Une femme malheureuse, et vraiment malheureuse, pleure et ne vous touche point
: il y a pis, c'est qu'un trait léger qui la défigure vous fait rire ; c'est
qu'un accent qui lui est propre dissone à votre oreille et vous blesse ; c'est
qu'un mouvement qui lui est habituel vous montre sa douleur ignoble et
maussade ; c'est que les passions outrées sont presque toutes sujettes à des
grimaces que l'artiste sans goût copie servilement, mais que le grand artiste
évite. Nous voulons qu'au plus fort des tourments l'homme garde le caractère
d'homme, la dignité de son espèce. Quel est l'effet de cet effort héroïque ?
De distraire de la douleur et de la tempérer. Nous voulons que cette femme
tombe avec décence, avec mollesse, et que ce héros meure comme le gladiateur
ancien, au milieu de l'arène, aux applaudissements du cirque, avec grâce, avec
noblesse, dans une attitude élégante et pittoresque.

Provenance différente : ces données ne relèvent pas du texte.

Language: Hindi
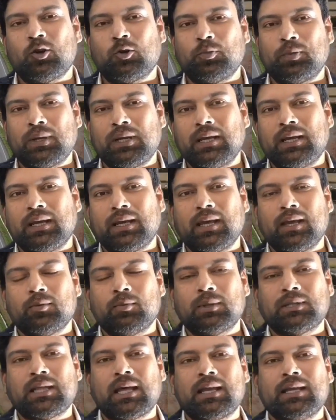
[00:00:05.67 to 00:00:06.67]
टॉपिक लेके आया
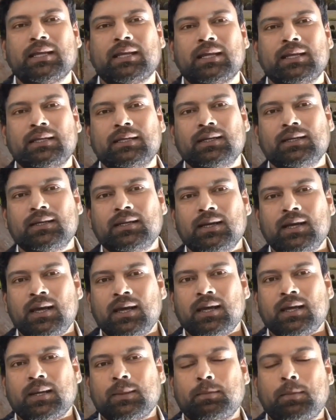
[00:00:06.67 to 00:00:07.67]
बताने के लिए
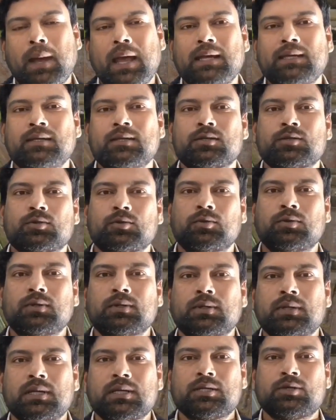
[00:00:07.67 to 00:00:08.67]
कि माइल स्टोन
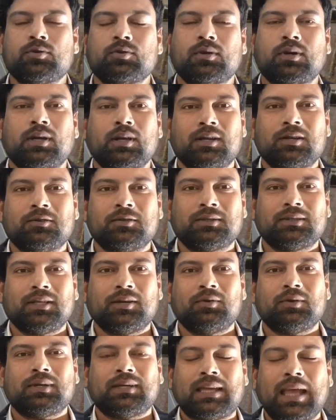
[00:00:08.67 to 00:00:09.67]
के जो कलर होते हैं
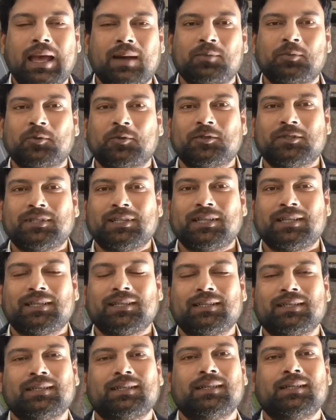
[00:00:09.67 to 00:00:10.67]
वो क्या बोलते
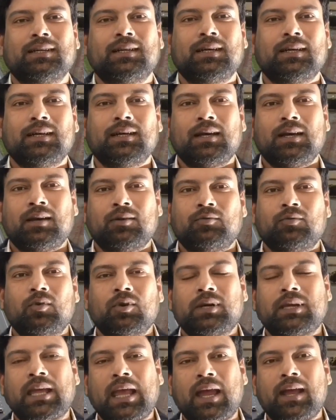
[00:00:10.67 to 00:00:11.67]
हैं वो
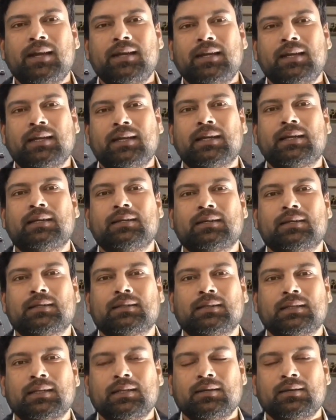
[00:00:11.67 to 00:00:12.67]
क्या इंडिकेट
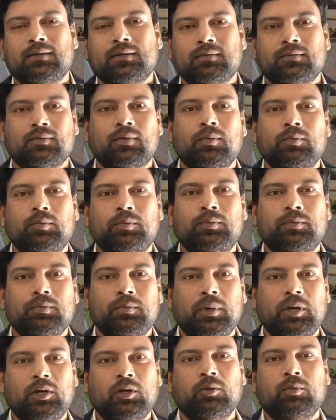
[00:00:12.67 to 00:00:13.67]
करते हैं वो
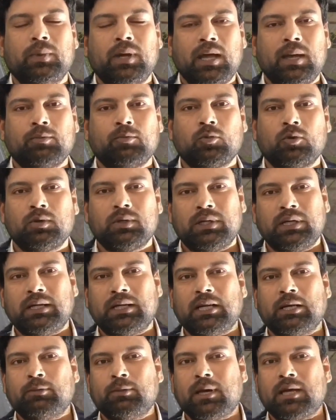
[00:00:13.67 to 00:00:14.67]
वीडियो मैं आपको
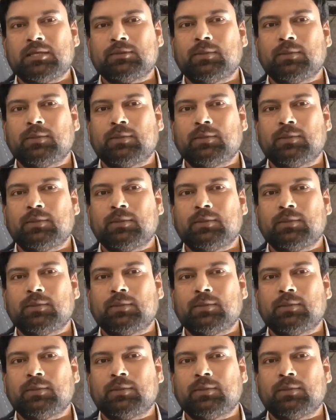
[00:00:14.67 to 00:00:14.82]
डिटेल में आज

Qui est-ce qui remplira
notre attente ? Sera-ce l'athlète que la douleur subjugue et que la
sensibilité décompose ? Ou l'athlète académisé qui se possède et pratique les
leçons de la gymnastique en rendant le dernier soupir ? Le gladiateur ancien,
comme un grand comédien, un grand comédien, ainsi que le gladiateur ancien, ne
meurent pas comme on meurt sur un lit, mais sont tenus de nous jouer une autre
mort pour nous plaire, et le spectateur délicat sentirait que la vérité nue,
l'action dénuée de tout apprêt serait mesquine et contrasterait avec la poésie
du reste.

Ce n'est pas que la pure nature n'ait ses moments sublimes ; mais je pense que
s'il est quelqu'un sûr de saisir et de conserver leur sublimité, c'est celui
qui les aura pressentis d'imagination ou de génie, et qui les rendra de sang-
froid.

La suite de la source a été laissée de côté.